** Data extract follows **

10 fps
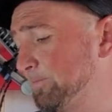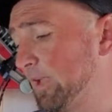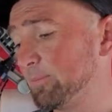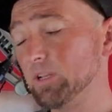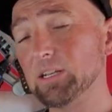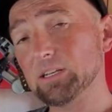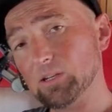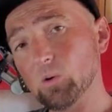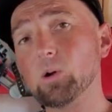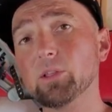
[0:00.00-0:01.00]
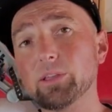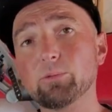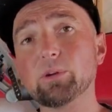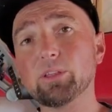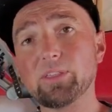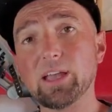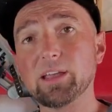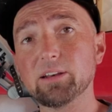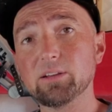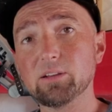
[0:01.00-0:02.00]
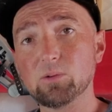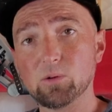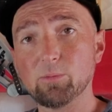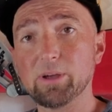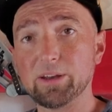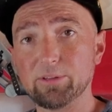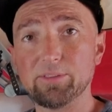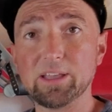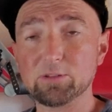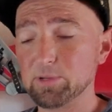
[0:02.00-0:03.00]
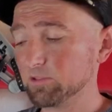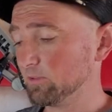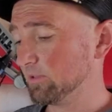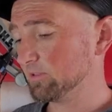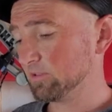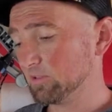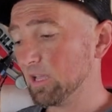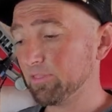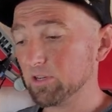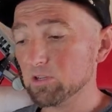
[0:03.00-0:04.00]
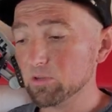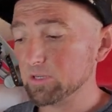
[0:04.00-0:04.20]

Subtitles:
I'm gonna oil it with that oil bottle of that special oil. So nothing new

** End of Data extract **
** Data extract follows **

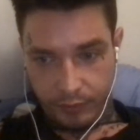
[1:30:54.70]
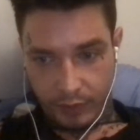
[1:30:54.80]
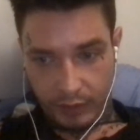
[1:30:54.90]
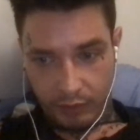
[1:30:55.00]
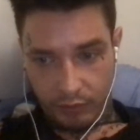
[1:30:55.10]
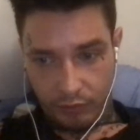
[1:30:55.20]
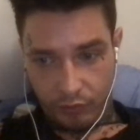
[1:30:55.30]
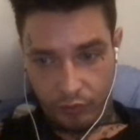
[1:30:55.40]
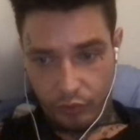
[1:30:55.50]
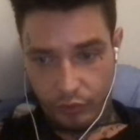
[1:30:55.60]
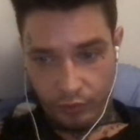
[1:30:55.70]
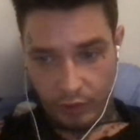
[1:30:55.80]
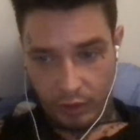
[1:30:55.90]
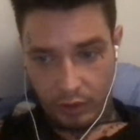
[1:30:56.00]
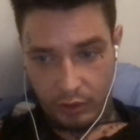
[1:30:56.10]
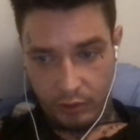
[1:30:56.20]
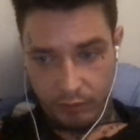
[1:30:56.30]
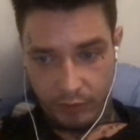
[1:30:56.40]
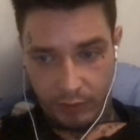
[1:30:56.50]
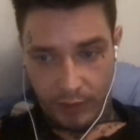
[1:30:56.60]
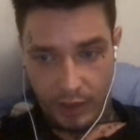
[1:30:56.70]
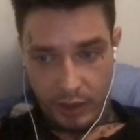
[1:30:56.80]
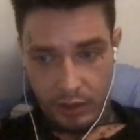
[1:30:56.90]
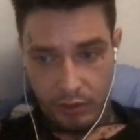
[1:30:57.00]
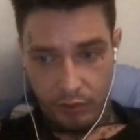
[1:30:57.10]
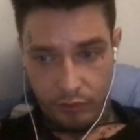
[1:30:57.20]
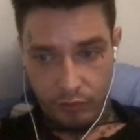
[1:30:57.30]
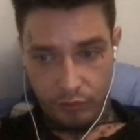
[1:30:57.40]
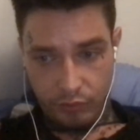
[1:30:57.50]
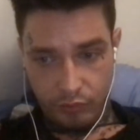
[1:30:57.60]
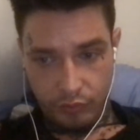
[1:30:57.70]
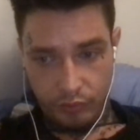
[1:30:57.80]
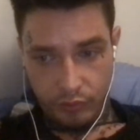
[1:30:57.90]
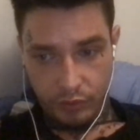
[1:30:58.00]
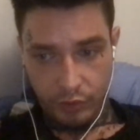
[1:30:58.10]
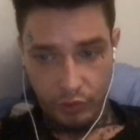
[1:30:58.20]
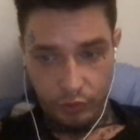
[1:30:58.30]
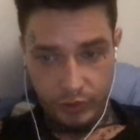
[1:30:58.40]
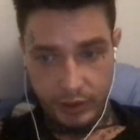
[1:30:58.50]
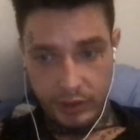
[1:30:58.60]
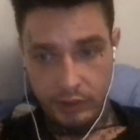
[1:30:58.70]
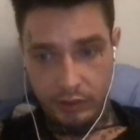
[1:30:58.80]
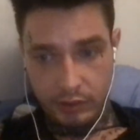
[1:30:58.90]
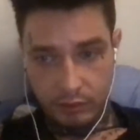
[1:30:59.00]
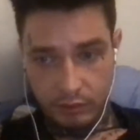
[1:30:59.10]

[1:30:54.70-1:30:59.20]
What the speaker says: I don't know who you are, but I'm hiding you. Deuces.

** End of Data extract **

From the listing above, repeat only the lines between the line containing "[1:30:54.90]" and the line containing "What the speaker", those two included. Pictures are not part of the copy.

[1:30:54.90]
[1:30:55.00]
[1:30:55.10]
[1:30:55.20]
[1:30:55.30]
[1:30:55.40]
[1:30:55.50]
[1:30:55.60]
[1:30:55.70]
[1:30:55.80]
[1:30:55.90]
[1:30:56.00]
[1:30:56.10]
[1:30:56.20]
[1:30:56.30]
[1:30:56.40]
[1:30:56.50]
[1:30:56.60]
[1:30:56.70]
[1:30:56.80]
[1:30:56.90]
[1:30:57.00]
[1:30:57.10]
[1:30:57.20]
[1:30:57.30]
[1:30:57.40]
[1:30:57.50]
[1:30:57.60]
[1:30:57.70]
[1:30:57.80]
[1:30:57.90]
[1:30:58.00]
[1:30:58.10]
[1:30:58.20]
[1:30:58.30]
[1:30:58.40]
[1:30:58.50]
[1:30:58.60]
[1:30:58.70]
[1:30:58.80]
[1:30:58.90]
[1:30:59.00]
[1:30:59.10]

[1:30:54.70-1:30:59.20]
What the speaker says: I don't know who you are, but I'm hiding you. Deuces.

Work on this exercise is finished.